Larry Laudan Chapter 9 argues for a closer attention to an epistemology of error in law. Laudan maps how burden of proof and standards of evidence shift for affirmative defences in criminal law. It certainly appears that something goes awry in the standard legal approach to affirmative defences. To the extent this is correct, error-statistical philosophy has something to offer.
In response to Laudan, Mayo sketches some of the ways that standards of evidence could be clarified in legal contexts. Clark Glymour Chapter 8 explores the links between explanation, testing and truth. Specifically, Glymour claims that causal modelling provides an opportunity to severely test causal explanations.
Recent Exchanges on Experimental Reasoning, Reliability, and the Objectivity and Rationality of Science connecting problems of traditional philosophy of science to problems of inference in statistical and empirical modelling practice. Error and Inference: Recent Exchanges on Experimental. Reasoning, Reliability, and the Objectivity and Rationality of Science. Edited By Deborah G. Mayo and.
He provides details on procedures for selecting causal models from the set of possible causal relations and describes tests that can be conducted to examine the extent to which the assumptions underpinning the causal graphical model can be verified. Glymour's chapter is challenging, but rewards close attention. Work on causal modelling provides an attractive avenue of research for those areas of science that rely heavily on hypothesis testing and estimation but continue to eschew causal interpretations.

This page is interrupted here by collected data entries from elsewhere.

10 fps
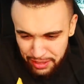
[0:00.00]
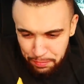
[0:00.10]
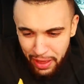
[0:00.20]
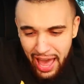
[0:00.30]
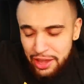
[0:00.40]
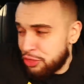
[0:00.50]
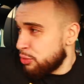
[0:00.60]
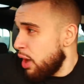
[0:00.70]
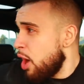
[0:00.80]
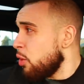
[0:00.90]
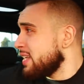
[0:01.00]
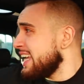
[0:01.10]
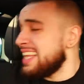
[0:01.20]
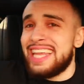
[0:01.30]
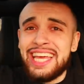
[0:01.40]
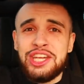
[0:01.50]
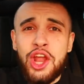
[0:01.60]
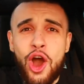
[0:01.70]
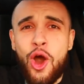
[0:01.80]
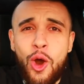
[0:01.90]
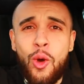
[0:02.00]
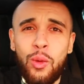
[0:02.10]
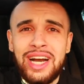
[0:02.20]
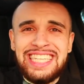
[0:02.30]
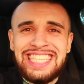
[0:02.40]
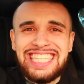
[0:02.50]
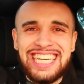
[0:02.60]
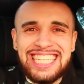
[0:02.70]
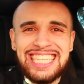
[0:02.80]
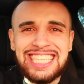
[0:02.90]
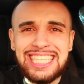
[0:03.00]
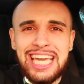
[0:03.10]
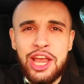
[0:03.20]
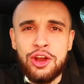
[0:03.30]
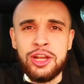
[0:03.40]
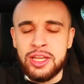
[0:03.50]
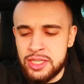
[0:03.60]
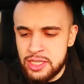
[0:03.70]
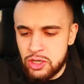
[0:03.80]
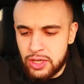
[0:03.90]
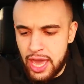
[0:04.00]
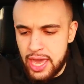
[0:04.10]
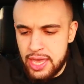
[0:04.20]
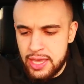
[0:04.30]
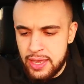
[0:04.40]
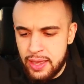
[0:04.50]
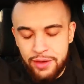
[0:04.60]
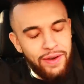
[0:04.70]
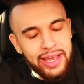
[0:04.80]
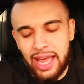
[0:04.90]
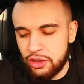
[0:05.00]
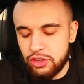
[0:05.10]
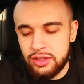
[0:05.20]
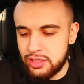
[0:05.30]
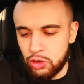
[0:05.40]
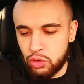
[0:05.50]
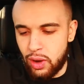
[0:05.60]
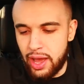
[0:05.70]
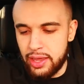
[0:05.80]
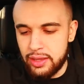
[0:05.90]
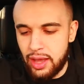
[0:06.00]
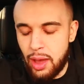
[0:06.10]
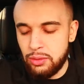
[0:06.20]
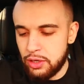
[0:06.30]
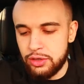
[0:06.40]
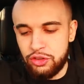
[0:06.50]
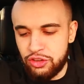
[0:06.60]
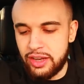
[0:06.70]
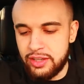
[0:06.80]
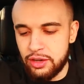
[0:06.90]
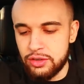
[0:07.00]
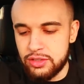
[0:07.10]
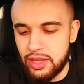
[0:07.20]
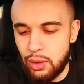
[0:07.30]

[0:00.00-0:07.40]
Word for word: Bad throw, Gilly, no! I got scared, okay? If I catch it on this, I'll cry. I will literally shed tears.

Chapter 7 will be of particular interest to philosophers of statistics. Part I and II elucidate a philosophy of frequentist inference for the error-statistical approach. Cox and Mayo argue for an interpretation of error-statistical tests along the lines of Fisherian p values as opposed to Neyman-Pearson long-run error rates.
This permits a post-data inductive interpretation of error-statistical tests and avoids some of the counterexamples that arise against the strictly pre-data perspective of Neyman-Pearson hypothesis tests. The main contribution of this chapter is that it provides a clear, accessible and comprehensive account of the approach to frequentist inference from the error-statistical perspective. Given the central role played by error-statistical tests in Mayo's account and the high level of contention and confusion regarding the interpretation of frequentist tests in the literature statistical and philosophical , the clarity this chapter provides is significant.
The account provided by Cox and Mayo is, of course, still frequentist. The primary argument Cox and Mayo provide for adopting the frequentist approach is the standard argument encountered in the literature: Responses to this argument are just as familiar. The error-statistical probabilities, while not subjective in interpretation, are influenced by how the investigator chooses to set up and analyse the experiment.
Surely, the issue at stake is not that the investigator has made assumptions, but whether these assumptions are explicit and justifiable. This is the argument for error-statistics based on the virtues of the error-statistical philosophy of science.